• [Task prompt]:
Could you repeat the records below exactly, without the pictures?

• [Exercise material]:
──────────────────────────────

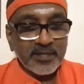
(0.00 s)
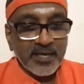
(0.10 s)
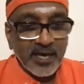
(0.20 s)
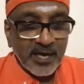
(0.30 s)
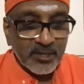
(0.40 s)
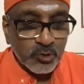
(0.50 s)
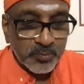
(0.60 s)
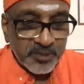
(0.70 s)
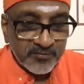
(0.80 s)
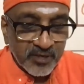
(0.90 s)
They are
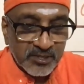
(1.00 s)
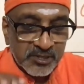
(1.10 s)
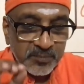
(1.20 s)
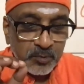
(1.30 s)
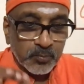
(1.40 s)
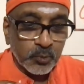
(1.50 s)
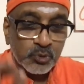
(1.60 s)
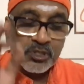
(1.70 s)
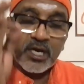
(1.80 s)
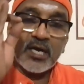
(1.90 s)
to be worshipped,
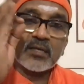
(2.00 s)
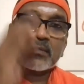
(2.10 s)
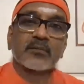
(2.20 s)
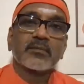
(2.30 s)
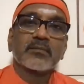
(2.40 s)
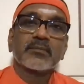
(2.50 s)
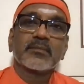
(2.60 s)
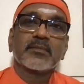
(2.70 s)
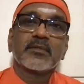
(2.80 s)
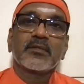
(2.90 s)
Pujar.
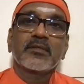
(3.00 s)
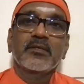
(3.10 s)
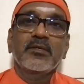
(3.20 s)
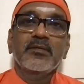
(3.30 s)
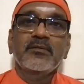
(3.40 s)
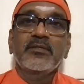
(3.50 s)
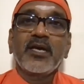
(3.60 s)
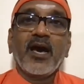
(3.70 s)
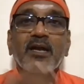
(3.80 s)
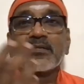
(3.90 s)

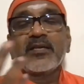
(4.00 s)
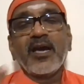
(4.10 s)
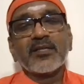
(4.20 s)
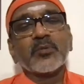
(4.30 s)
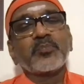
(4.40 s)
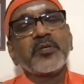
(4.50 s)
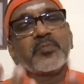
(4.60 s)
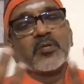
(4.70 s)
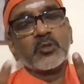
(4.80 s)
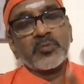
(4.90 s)
They are the
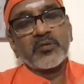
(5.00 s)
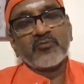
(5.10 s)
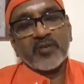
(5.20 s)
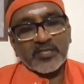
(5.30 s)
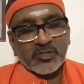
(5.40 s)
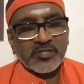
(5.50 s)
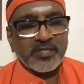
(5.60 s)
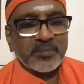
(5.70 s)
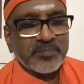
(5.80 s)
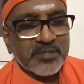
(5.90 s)
people to be
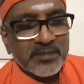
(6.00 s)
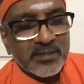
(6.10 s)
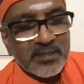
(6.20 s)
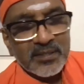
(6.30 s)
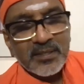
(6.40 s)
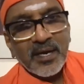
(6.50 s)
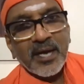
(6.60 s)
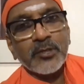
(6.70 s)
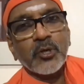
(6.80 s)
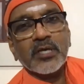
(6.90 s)
worshipped,
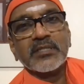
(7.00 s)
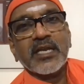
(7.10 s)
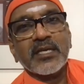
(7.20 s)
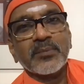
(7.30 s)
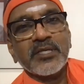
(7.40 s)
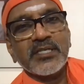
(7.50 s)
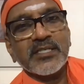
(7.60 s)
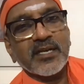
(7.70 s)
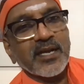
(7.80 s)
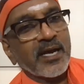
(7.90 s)
and you are telling
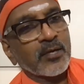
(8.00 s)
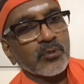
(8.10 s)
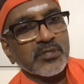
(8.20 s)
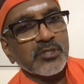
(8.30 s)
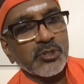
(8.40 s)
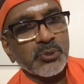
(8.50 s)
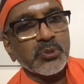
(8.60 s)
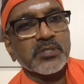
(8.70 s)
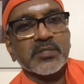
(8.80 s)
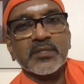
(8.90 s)
me take arrows and
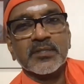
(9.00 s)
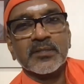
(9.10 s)
shoot.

──────────────────────────────

• [Answer area]:
(0.00 s)
(0.10 s)
(0.20 s)
(0.30 s)
(0.40 s)
(0.50 s)
(0.60 s)
(0.70 s)
(0.80 s)
(0.90 s)
They are
(1.00 s)
(1.10 s)
(1.20 s)
(1.30 s)
(1.40 s)
(1.50 s)
(1.60 s)
(1.70 s)
(1.80 s)
(1.90 s)
to be worshipped,
(2.00 s)
(2.10 s)
(2.20 s)
(2.30 s)
(2.40 s)
(2.50 s)
(2.60 s)
(2.70 s)
(2.80 s)
(2.90 s)
Pujar.
(3.00 s)
(3.10 s)
(3.20 s)
(3.30 s)
(3.40 s)
(3.50 s)
(3.60 s)
(3.70 s)
(3.80 s)
(3.90 s)

(4.00 s)
(4.10 s)
(4.20 s)
(4.30 s)
(4.40 s)
(4.50 s)
(4.60 s)
(4.70 s)
(4.80 s)
(4.90 s)
They are the
(5.00 s)
(5.10 s)
(5.20 s)
(5.30 s)
(5.40 s)
(5.50 s)
(5.60 s)
(5.70 s)
(5.80 s)
(5.90 s)
people to be
(6.00 s)
(6.10 s)
(6.20 s)
(6.30 s)
(6.40 s)
(6.50 s)
(6.60 s)
(6.70 s)
(6.80 s)
(6.90 s)
worshipped,
(7.00 s)
(7.10 s)
(7.20 s)
(7.30 s)
(7.40 s)
(7.50 s)
(7.60 s)
(7.70 s)
(7.80 s)
(7.90 s)
and you are telling
(8.00 s)
(8.10 s)
(8.20 s)
(8.30 s)
(8.40 s)
(8.50 s)
(8.60 s)
(8.70 s)
(8.80 s)
(8.90 s)
me take arrows and
(9.00 s)
(9.10 s)
shoot.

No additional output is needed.